They toil not…but then they burn?

GardenAs a teenager my parents struggled to get my brother and me to mow the lawn and trim the hedges. Over the course of my life, however, I took increasing interest in developing whatever potential our home had for growing a garden. I embraced my part with an interest that surprised even me – mowing, planting, transplanting, watering.

I daily check what Anita and I have planted. And – don’t laugh – I chat with my flowers when I water them. The bougainvillea I planted struggled at first, but with love and care, and talking to, it looks like they’ll make it. I look at flowers differently (like the picture featured here, from a planter outside the window inches from where I’m writing this note). I don’t just stare at them because they happen to come into view as I’m on my way to seeing something else. I contemplate them intentionally. I go looking for them. I don’t know what word to use other than ‘love’ to describe this, though obviously it’s not equivalent to what I feel for the people in my life.
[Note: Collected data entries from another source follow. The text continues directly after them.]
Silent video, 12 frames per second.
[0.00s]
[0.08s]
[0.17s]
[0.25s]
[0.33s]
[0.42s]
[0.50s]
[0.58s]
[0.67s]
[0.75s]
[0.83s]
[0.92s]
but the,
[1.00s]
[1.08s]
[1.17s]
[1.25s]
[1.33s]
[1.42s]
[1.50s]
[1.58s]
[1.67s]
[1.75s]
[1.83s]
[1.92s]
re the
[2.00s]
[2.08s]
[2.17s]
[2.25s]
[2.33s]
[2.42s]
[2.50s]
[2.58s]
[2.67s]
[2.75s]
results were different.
But neither is it entirely something else.

As I tended to my garden this morning, Jesus’ words in Mat 5 came to mind: “Not even Solomon in all his splendor was dressed like one of these [flowers of the field].” I paused to enjoy the moment and affirm it. How true it is that these flowers are more beautiful than any man-made jewelry. The best that we clothe human royalty in can’t exceed the flowers outside my window.

However, just then my thought was disturbed by what Jesus says immediately following his statement about the incomparable beauty of flowers: “If that [the beauty of the flowers of the field] is how God clothes the grass of the field, which is here today and tomorrow is thrown into the fire, will he not much more clothe you—you of little faith?”
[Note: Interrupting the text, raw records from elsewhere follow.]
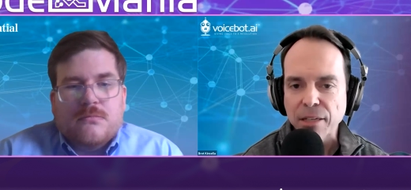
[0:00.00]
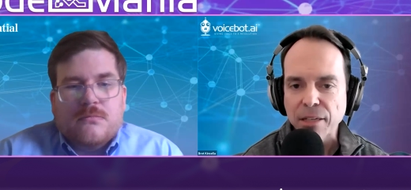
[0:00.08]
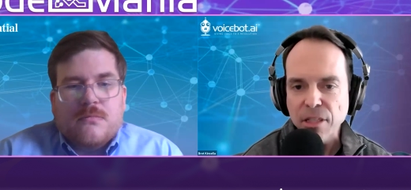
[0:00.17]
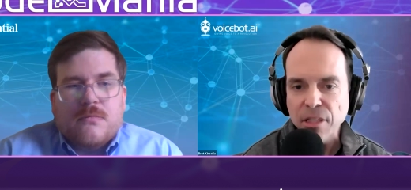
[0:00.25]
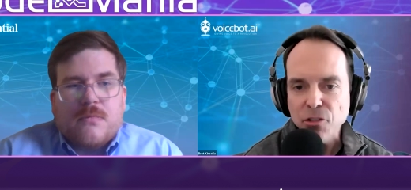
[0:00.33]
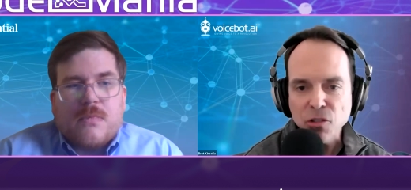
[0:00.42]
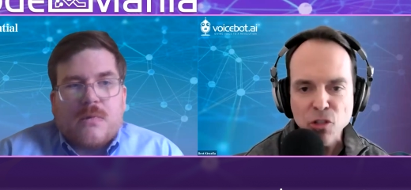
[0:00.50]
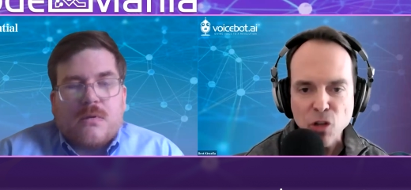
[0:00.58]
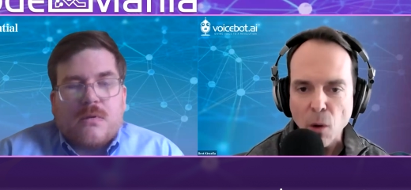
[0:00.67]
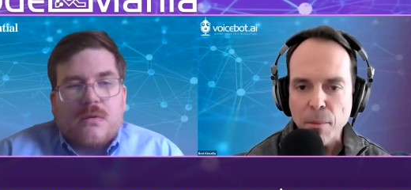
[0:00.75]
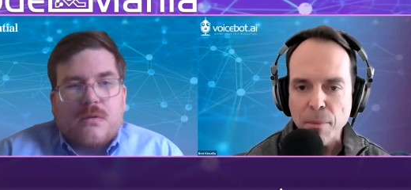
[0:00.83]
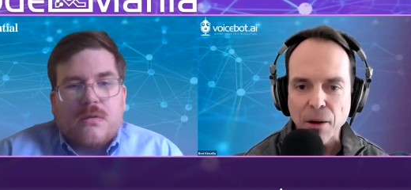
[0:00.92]
Speaker 1: Do they just
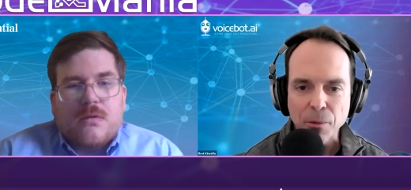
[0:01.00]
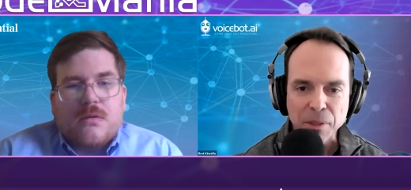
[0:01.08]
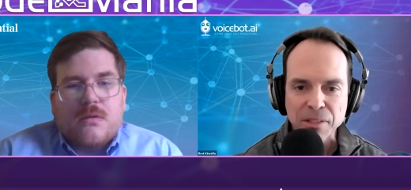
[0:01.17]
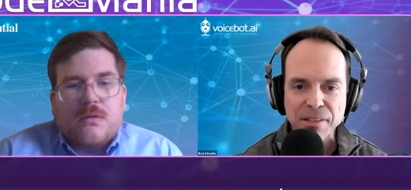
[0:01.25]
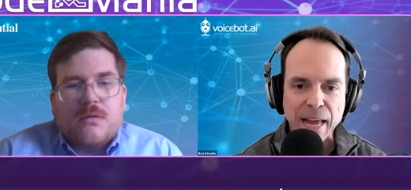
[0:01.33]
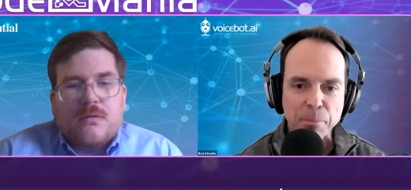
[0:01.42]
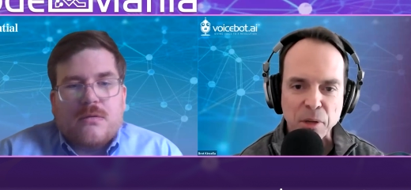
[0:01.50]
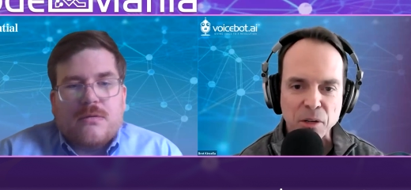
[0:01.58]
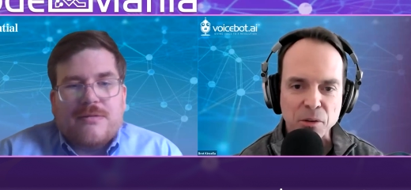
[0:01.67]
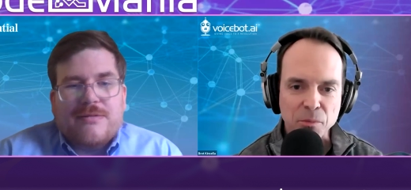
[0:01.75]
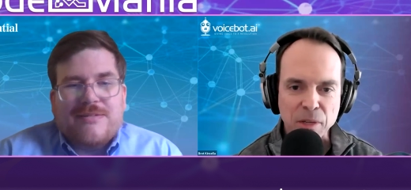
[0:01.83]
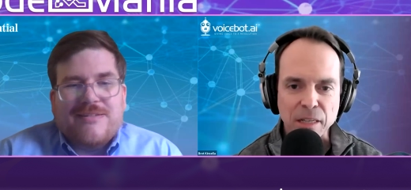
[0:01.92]
know about what's
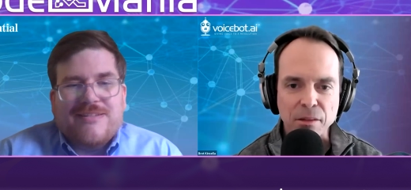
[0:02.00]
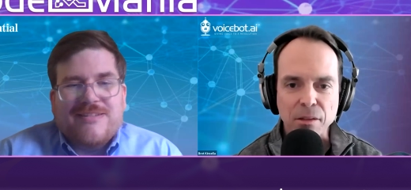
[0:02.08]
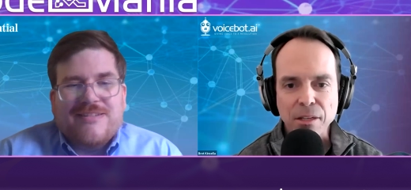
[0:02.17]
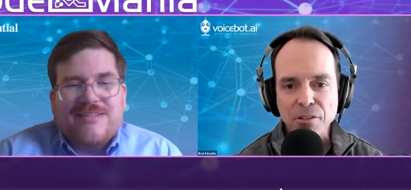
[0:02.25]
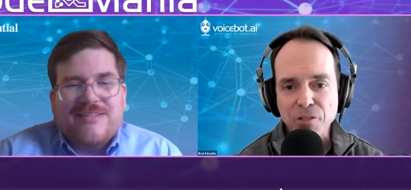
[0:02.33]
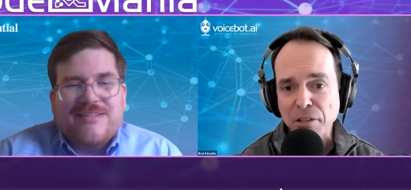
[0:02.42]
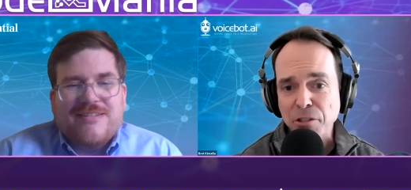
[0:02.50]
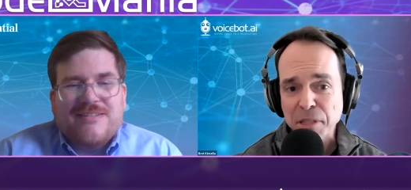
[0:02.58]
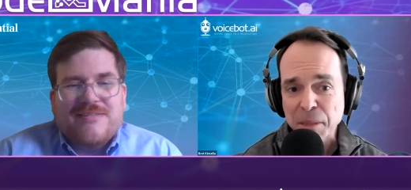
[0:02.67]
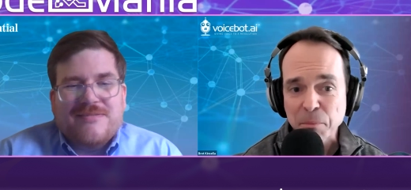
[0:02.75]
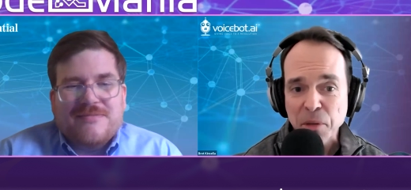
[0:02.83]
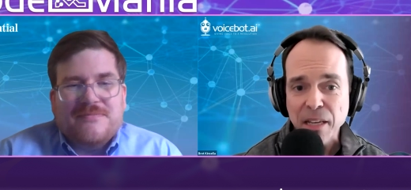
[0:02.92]
happened with
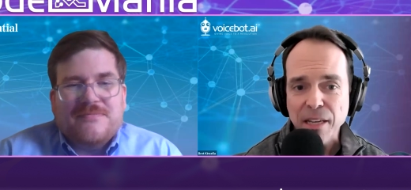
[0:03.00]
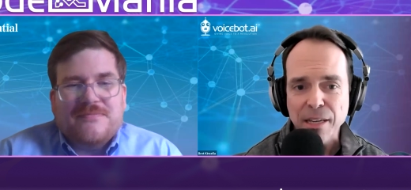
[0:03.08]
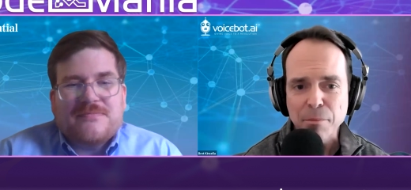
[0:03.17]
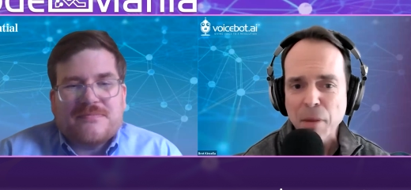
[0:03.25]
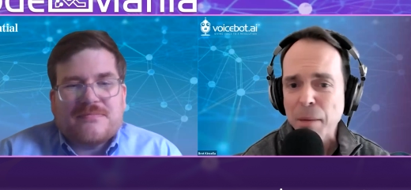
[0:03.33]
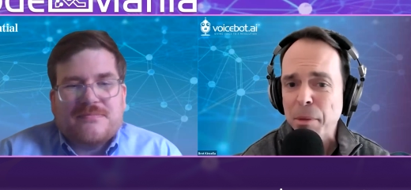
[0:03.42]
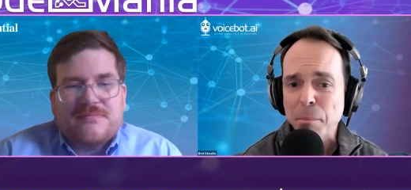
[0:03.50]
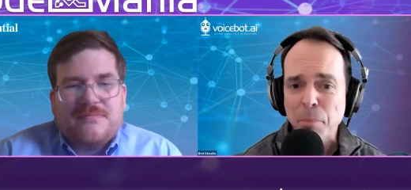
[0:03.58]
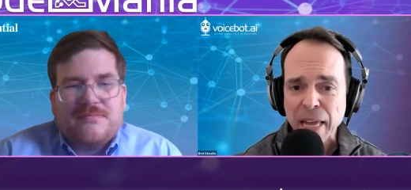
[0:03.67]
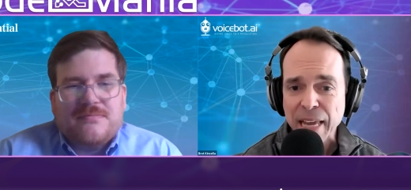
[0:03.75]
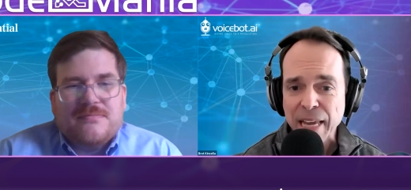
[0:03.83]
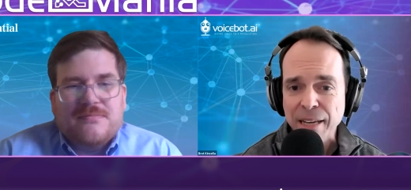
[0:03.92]
ChatGTP and maybe
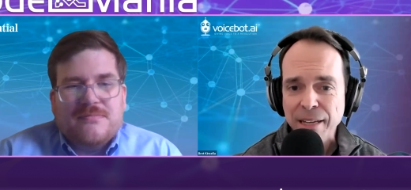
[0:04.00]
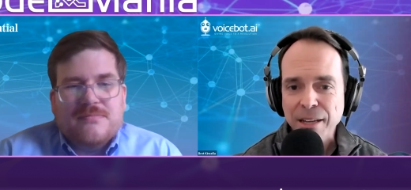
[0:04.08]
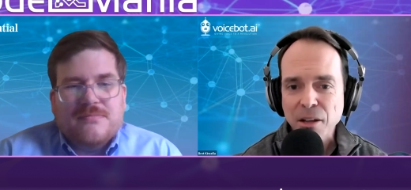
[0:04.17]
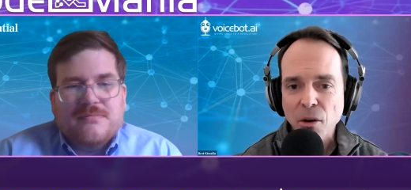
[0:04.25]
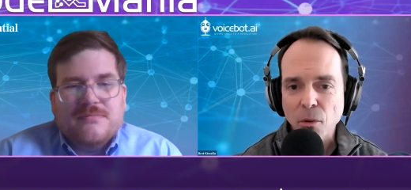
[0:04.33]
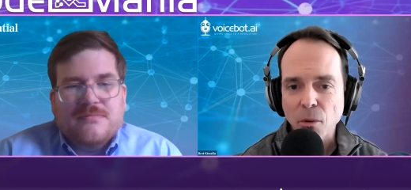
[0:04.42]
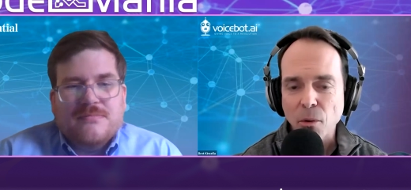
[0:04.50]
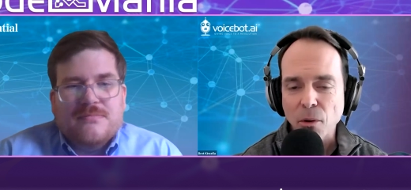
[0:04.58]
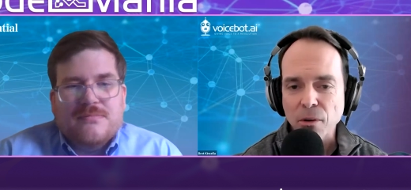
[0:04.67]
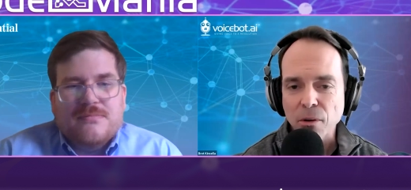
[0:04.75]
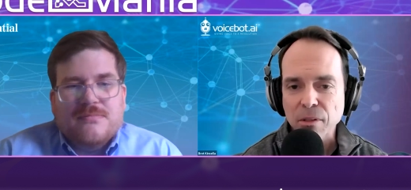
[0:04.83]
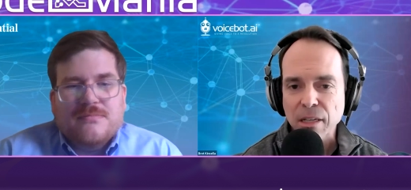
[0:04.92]
Bing,
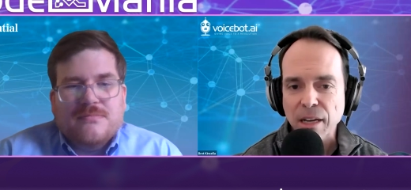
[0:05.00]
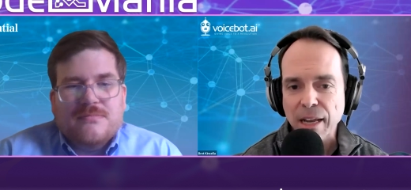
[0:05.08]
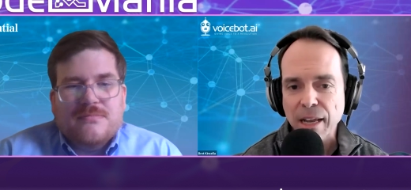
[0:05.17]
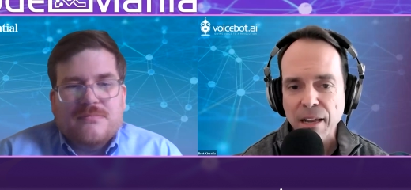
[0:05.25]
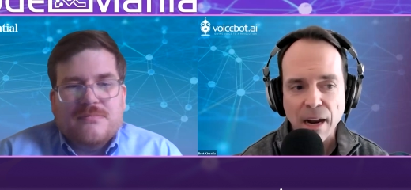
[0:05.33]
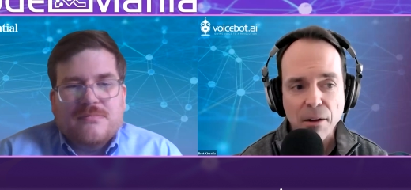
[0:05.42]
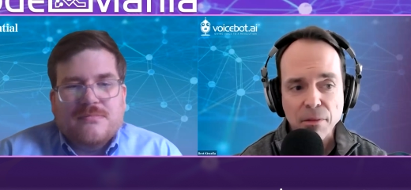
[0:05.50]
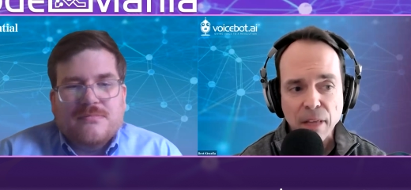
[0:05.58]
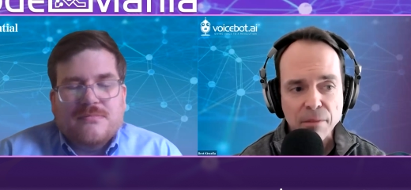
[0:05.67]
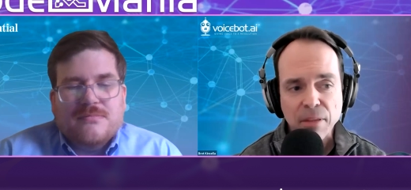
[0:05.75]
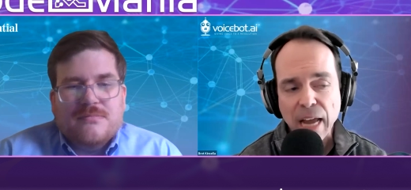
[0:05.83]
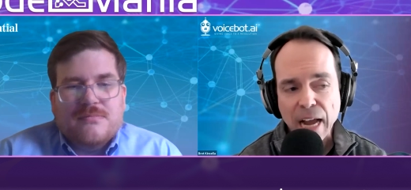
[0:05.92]
or eh, are,
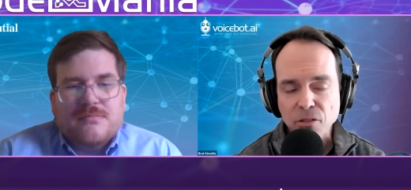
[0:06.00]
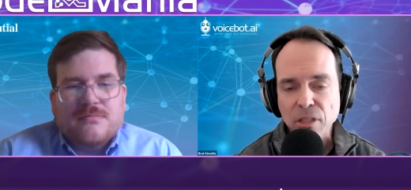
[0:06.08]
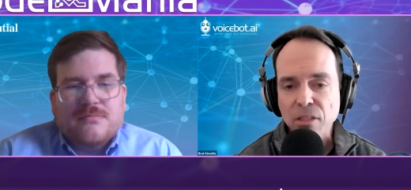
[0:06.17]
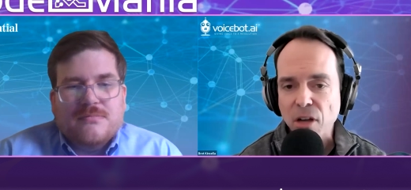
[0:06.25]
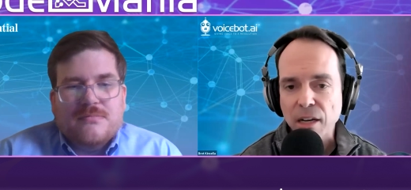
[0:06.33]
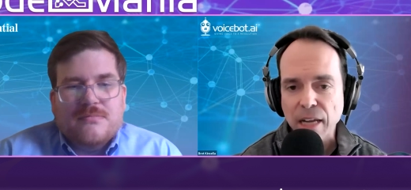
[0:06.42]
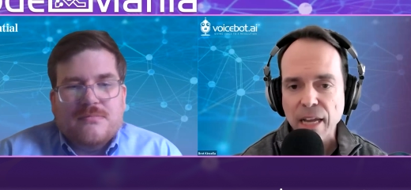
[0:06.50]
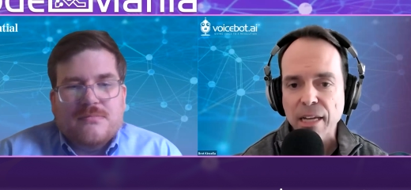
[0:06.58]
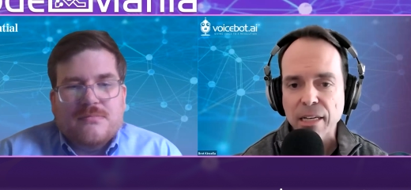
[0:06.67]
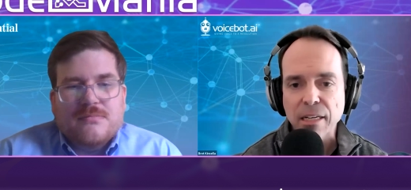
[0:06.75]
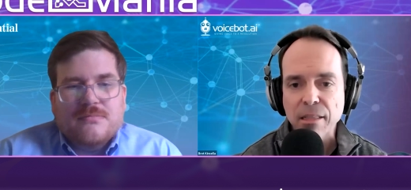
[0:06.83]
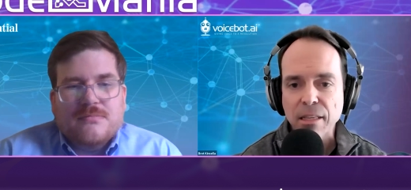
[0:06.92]
have they actually dug
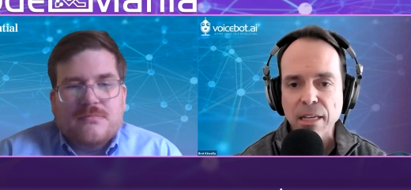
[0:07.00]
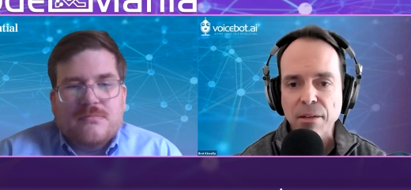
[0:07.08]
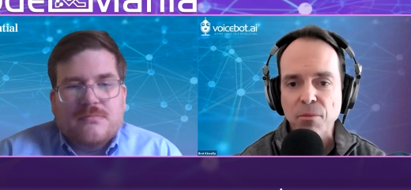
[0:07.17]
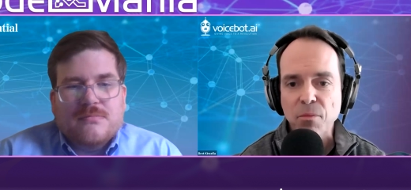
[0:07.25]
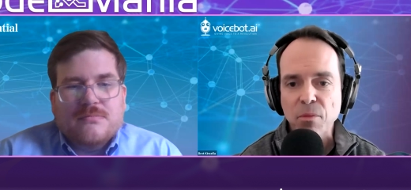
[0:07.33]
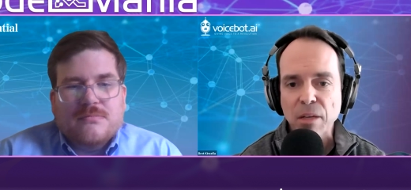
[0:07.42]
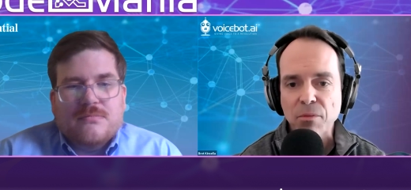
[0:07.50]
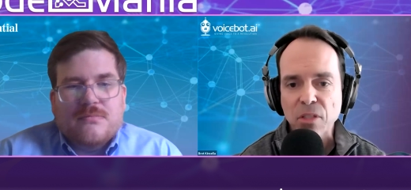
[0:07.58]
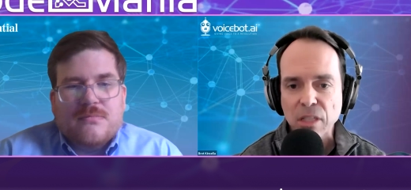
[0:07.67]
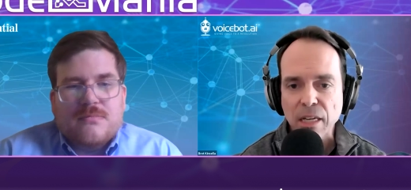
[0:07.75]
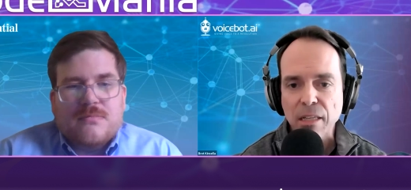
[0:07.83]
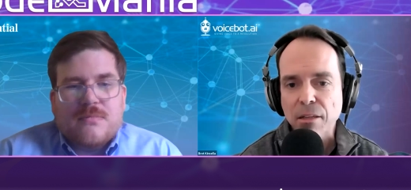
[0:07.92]
in and they've they've
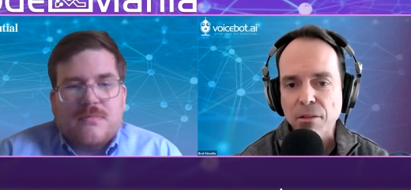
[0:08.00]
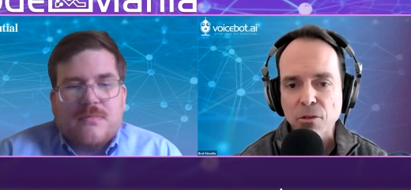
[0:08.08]
seen that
I’ve been thinking about this all morning. Perhaps it’s a bit of a philosophical abstraction, but I feel it personally. I talk a lot here about the theology of beauty, the implications of our perception of beauty, the redeeming/healing properties of beauty. Suddenly it bothered me that Jesus juxtaposes the incomparable beauty of flowers with their being discarded into the fire so nonchalantly. There’s no disagreeing that the beauty of flowers are a fleeting thing and that we have to discard them when they die. But for me there’s something to truly grieve here, and I don’t see the grief in Jesus’ comments. Even if the overall point is to reassure us that God will care for us more than he cares for the flowers of the field, somewhere along the line the reassurance became a warning: If the flowers are here today and tomorrow are tossed into an oven, what might happen to me? Maybe the beauty I constitute for God is disposable too. How would I know if God is OK with so obvious and excessive a beauty as flowers being here today and gone tomorrow?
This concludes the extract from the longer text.